The COVID funds will support the acquisition of badly needed PPE, testing, and contact tracing resources. This will help achieve the goals intended in LC 3, the Critical Disaster Preparedness Stockpile and Resiliency Partnership, that is no longer on the table. I hope the 2021 legislature does pass that more comprehensive legislation that addresses this and future emergencies!

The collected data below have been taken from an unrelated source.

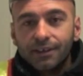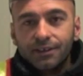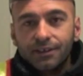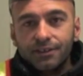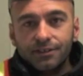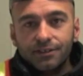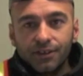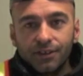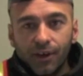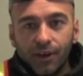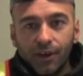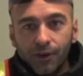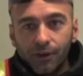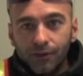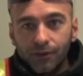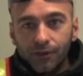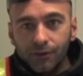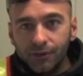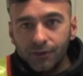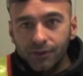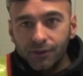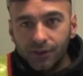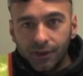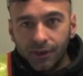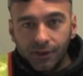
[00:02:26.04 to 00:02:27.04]
So
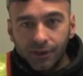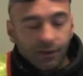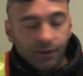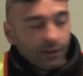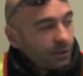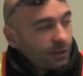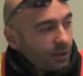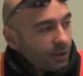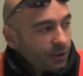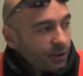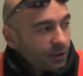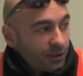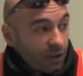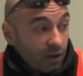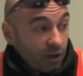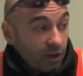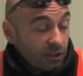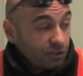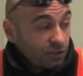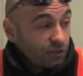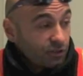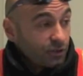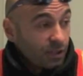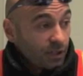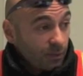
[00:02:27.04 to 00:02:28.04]
the only
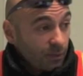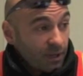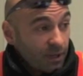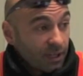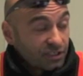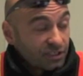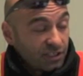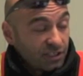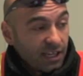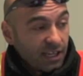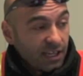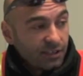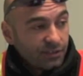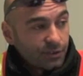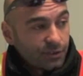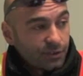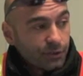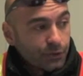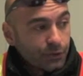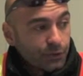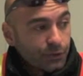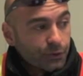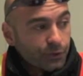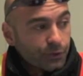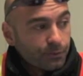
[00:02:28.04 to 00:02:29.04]
2 that we actually had
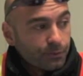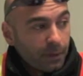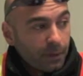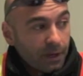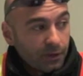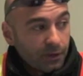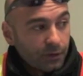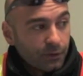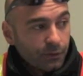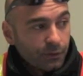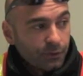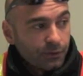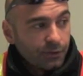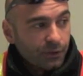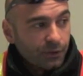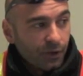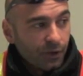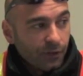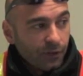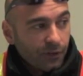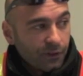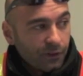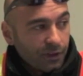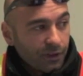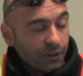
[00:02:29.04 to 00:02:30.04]
to make good
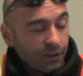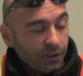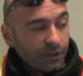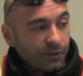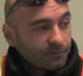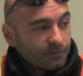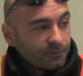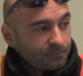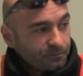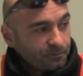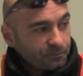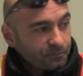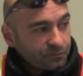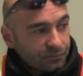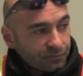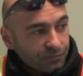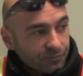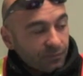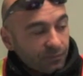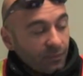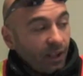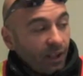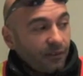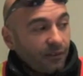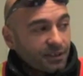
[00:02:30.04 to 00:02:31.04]
on
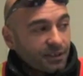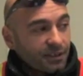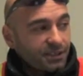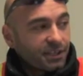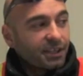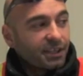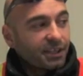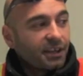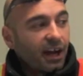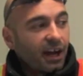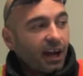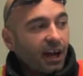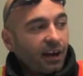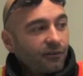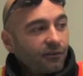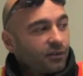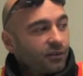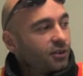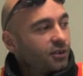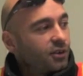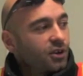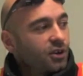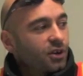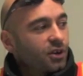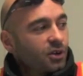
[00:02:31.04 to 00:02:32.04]
the second half
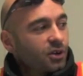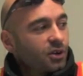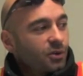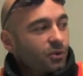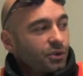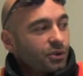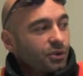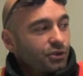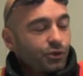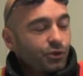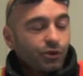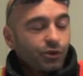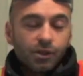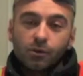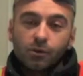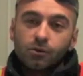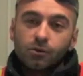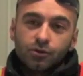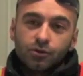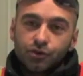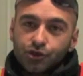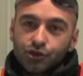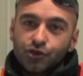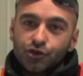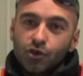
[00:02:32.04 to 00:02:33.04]
were 2 that
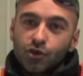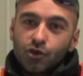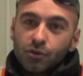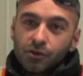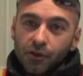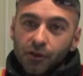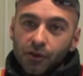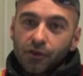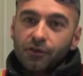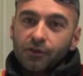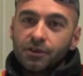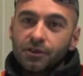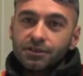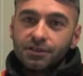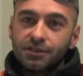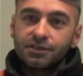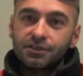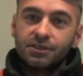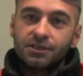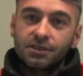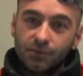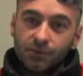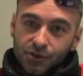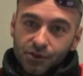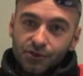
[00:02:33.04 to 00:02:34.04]
were short with the
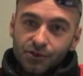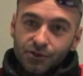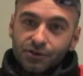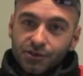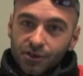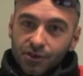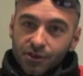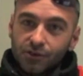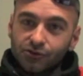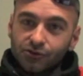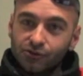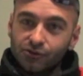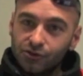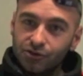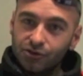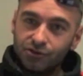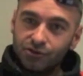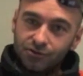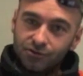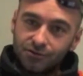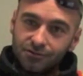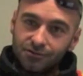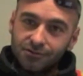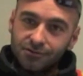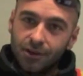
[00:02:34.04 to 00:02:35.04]
360, and we used the old
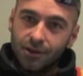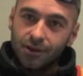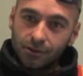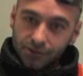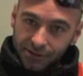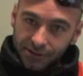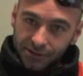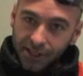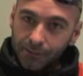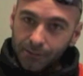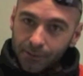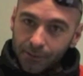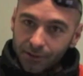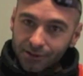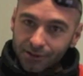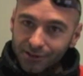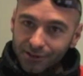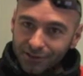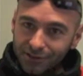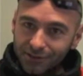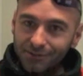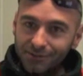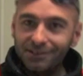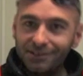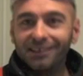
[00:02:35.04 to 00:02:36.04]
traditional holding down bolt
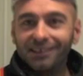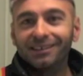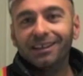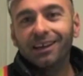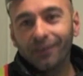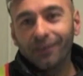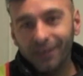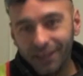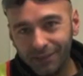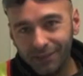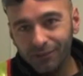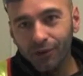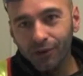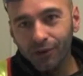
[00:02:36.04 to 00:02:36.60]
systems, and they again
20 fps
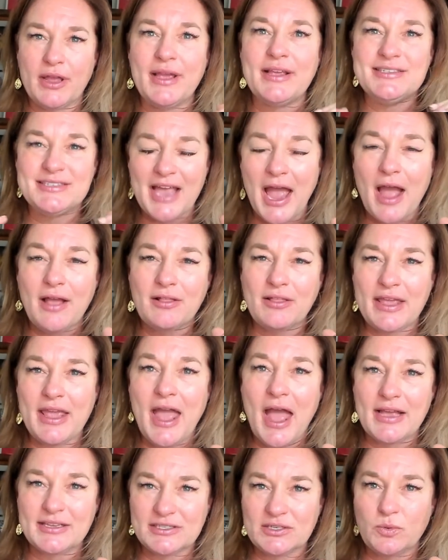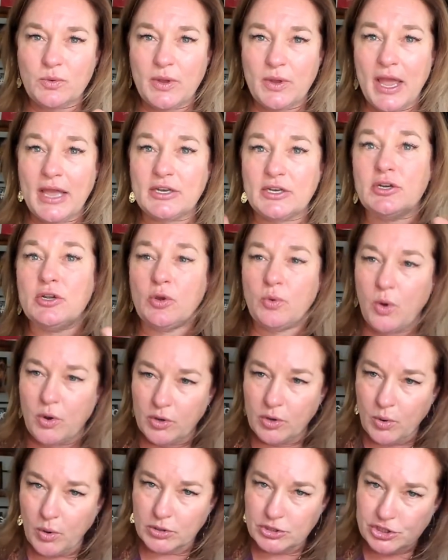exactly as it quote
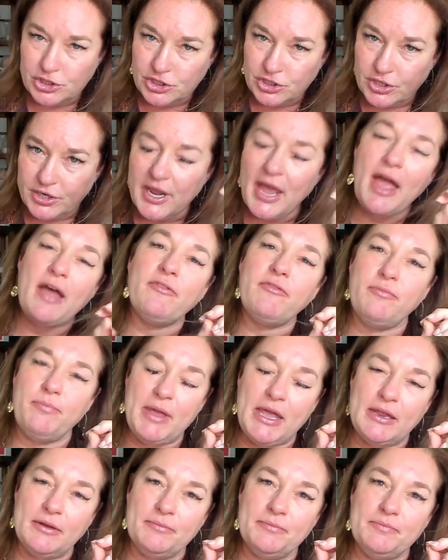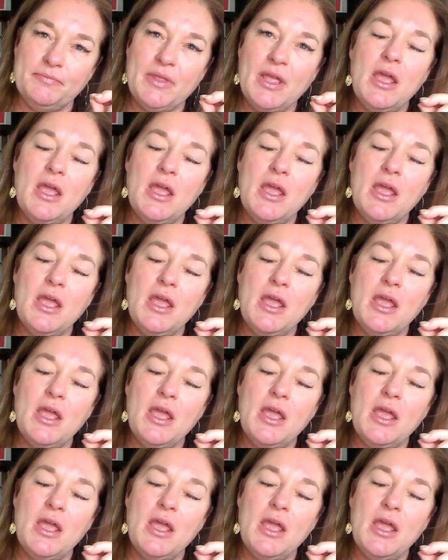unquote should have been.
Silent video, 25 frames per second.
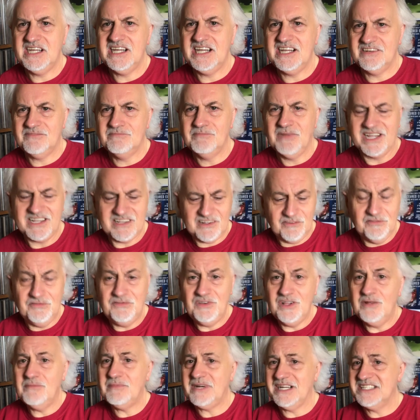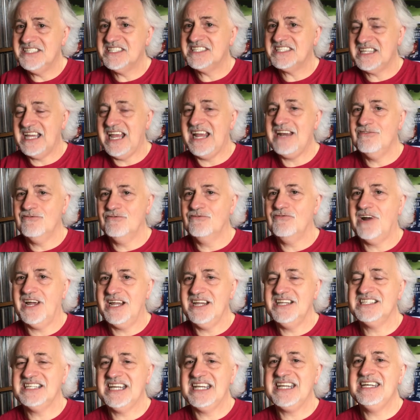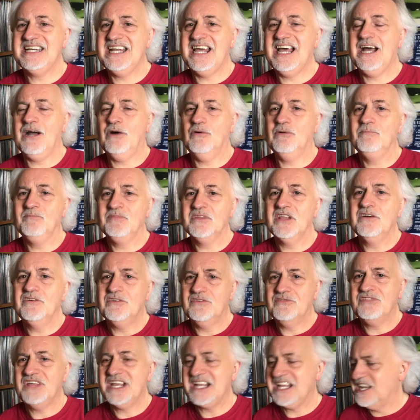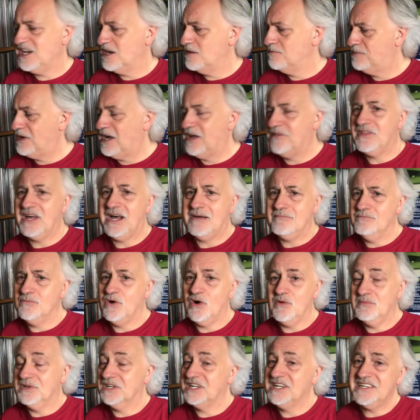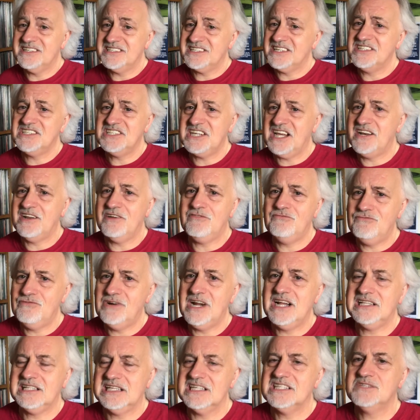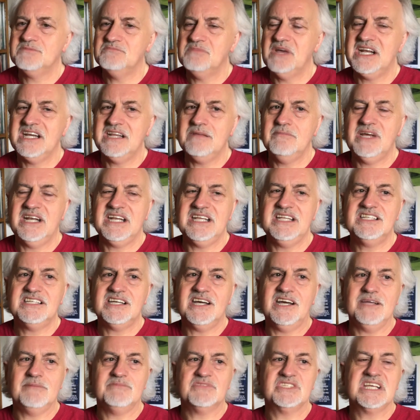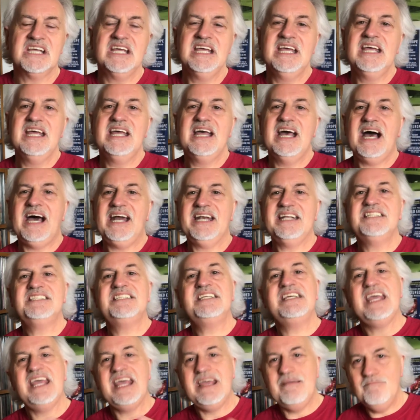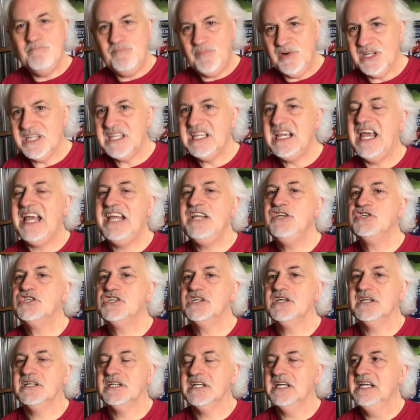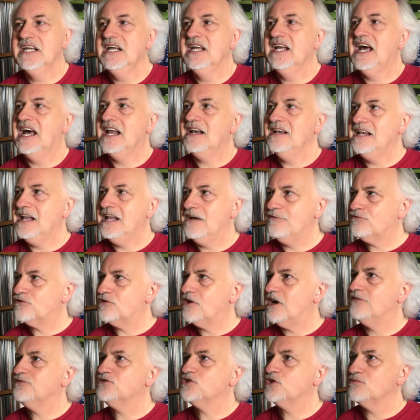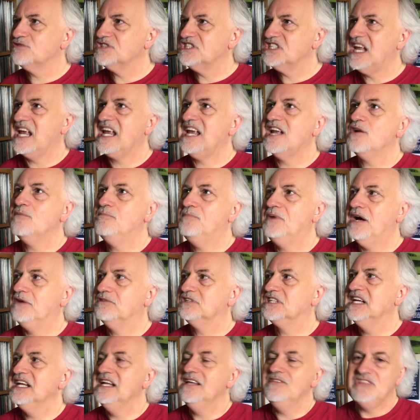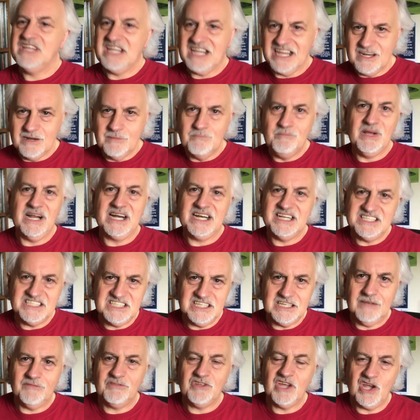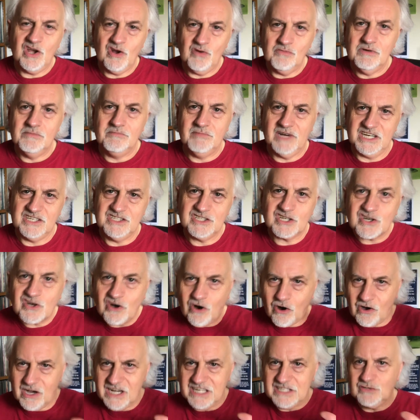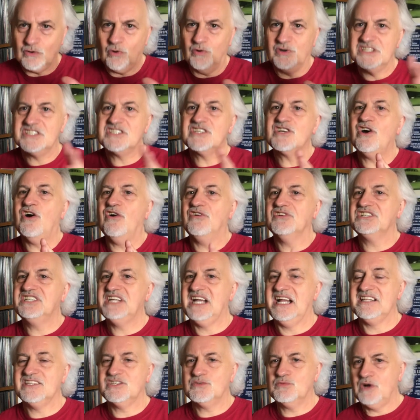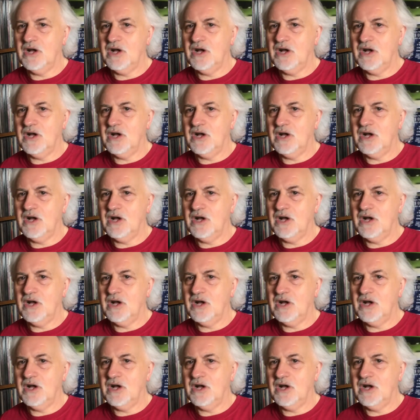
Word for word: It, I can feel my skin rising now thinking about that moment. And as I said, I've read this many, many times. And it's the implication and Lovecraft's old saying about the inability of the human mind to correlate all its contents.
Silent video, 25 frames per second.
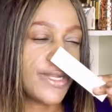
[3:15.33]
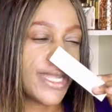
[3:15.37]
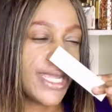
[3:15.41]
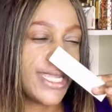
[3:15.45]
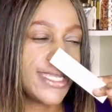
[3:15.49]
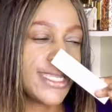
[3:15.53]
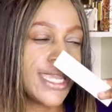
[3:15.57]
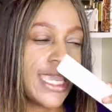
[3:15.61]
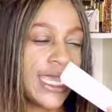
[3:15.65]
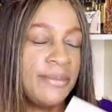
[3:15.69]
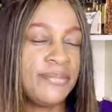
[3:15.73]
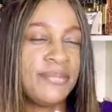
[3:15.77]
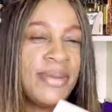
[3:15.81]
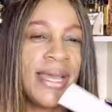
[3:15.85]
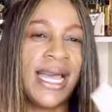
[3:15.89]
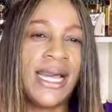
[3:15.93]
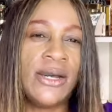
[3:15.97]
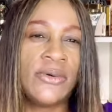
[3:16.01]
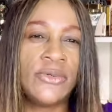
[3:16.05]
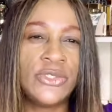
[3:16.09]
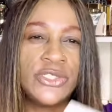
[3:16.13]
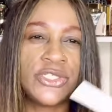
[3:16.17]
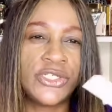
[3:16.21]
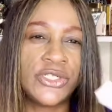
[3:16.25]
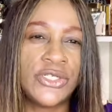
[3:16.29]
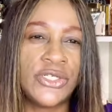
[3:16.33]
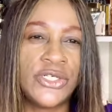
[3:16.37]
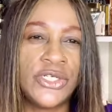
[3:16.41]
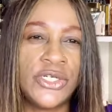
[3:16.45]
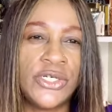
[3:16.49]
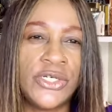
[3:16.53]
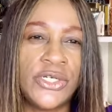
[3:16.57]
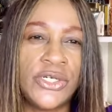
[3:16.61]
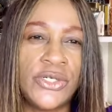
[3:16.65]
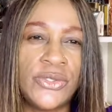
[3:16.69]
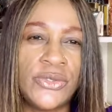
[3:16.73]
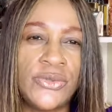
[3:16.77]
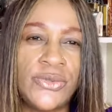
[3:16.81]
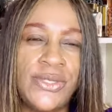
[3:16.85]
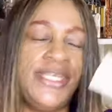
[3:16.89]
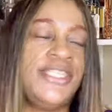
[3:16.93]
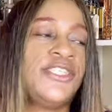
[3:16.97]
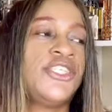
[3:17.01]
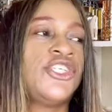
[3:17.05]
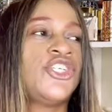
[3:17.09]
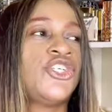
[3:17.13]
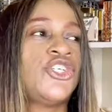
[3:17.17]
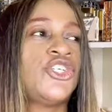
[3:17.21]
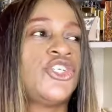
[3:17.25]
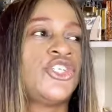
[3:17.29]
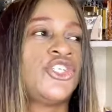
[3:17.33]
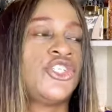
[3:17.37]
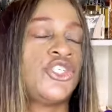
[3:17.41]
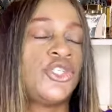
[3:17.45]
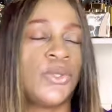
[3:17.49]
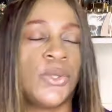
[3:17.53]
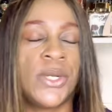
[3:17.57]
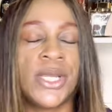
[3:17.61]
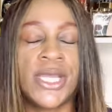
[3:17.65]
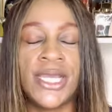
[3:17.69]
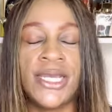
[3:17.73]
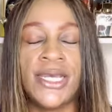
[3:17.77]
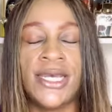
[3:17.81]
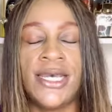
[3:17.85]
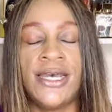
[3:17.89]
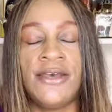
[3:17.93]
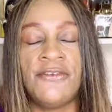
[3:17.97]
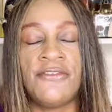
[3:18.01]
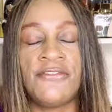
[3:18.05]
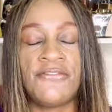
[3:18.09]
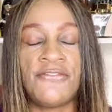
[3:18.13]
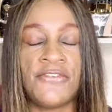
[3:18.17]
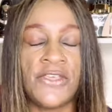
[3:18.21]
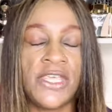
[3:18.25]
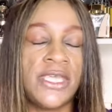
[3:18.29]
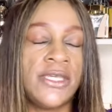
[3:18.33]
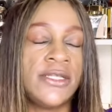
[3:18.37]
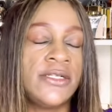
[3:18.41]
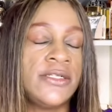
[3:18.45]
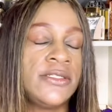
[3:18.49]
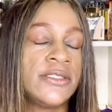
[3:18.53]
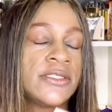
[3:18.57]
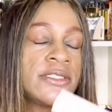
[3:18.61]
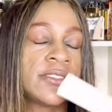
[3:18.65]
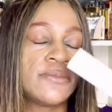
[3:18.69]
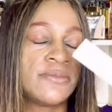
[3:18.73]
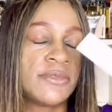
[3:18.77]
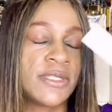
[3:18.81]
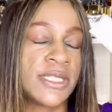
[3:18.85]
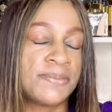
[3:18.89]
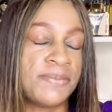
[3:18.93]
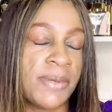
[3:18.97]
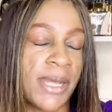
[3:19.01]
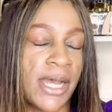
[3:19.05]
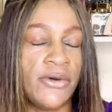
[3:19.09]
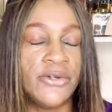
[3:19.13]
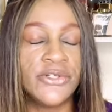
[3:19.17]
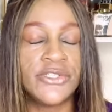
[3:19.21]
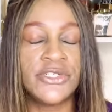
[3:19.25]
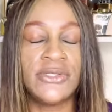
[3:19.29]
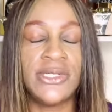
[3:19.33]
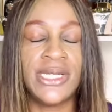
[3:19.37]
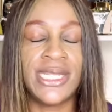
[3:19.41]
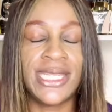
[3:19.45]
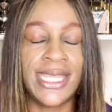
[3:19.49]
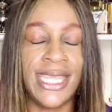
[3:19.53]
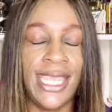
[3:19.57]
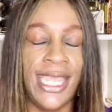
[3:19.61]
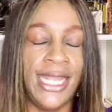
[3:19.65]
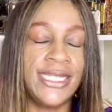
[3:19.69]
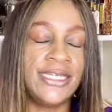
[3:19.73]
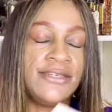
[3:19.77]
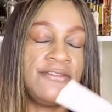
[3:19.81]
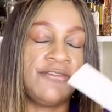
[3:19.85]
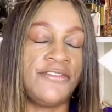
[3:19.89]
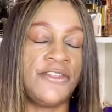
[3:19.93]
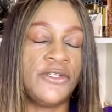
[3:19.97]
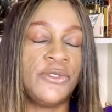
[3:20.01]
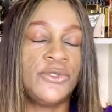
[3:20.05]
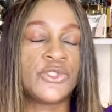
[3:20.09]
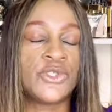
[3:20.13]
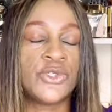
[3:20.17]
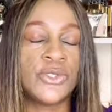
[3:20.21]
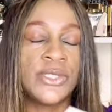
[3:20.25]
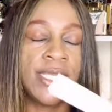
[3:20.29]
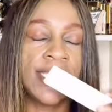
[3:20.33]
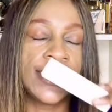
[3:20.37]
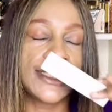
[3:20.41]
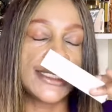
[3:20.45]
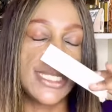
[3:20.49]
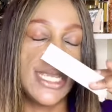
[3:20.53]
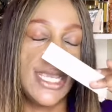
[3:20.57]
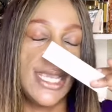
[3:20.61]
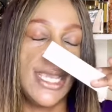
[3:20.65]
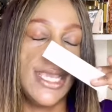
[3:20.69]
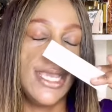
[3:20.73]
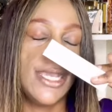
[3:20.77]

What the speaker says: like a powdery sugar feel, powdery candy feel to this,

I will be urging for a minimum of $1 million, ideally $2 million, of the E-Board “general emergency” funds to support unaccompanied homeless youth, as I wrote in my Nov. 25 newsletter and other past newsletters. The legislature nearly passed an increase in funding the support system in the 2020 session before the session ended prematurely. In the months since then, youth needs have increased under the pandemic, and yet two youth housing providers have closed due to financial stress. Youth and housing advocates and fellow legislators have urged us to allocate emergency funding over the last several months. We cannot continue to let our system hemorrhage while our youth are in dire straits. $2 million out of $600 million is a tiny but critical investment in some of our most vulnerable youth.

As always, I’d love your feedback on the proposed budget allocation and three bills. I encourage you to watch for the opportunity to provide public testimony on all of these bills – which should occur towards the end of this week.

In the meantime, I'm focusing on the eight public hearings this week for my Health, Human Services, Housing, and Revenue Committees. Tune in to OLIS if you want to catch our House committee hearings!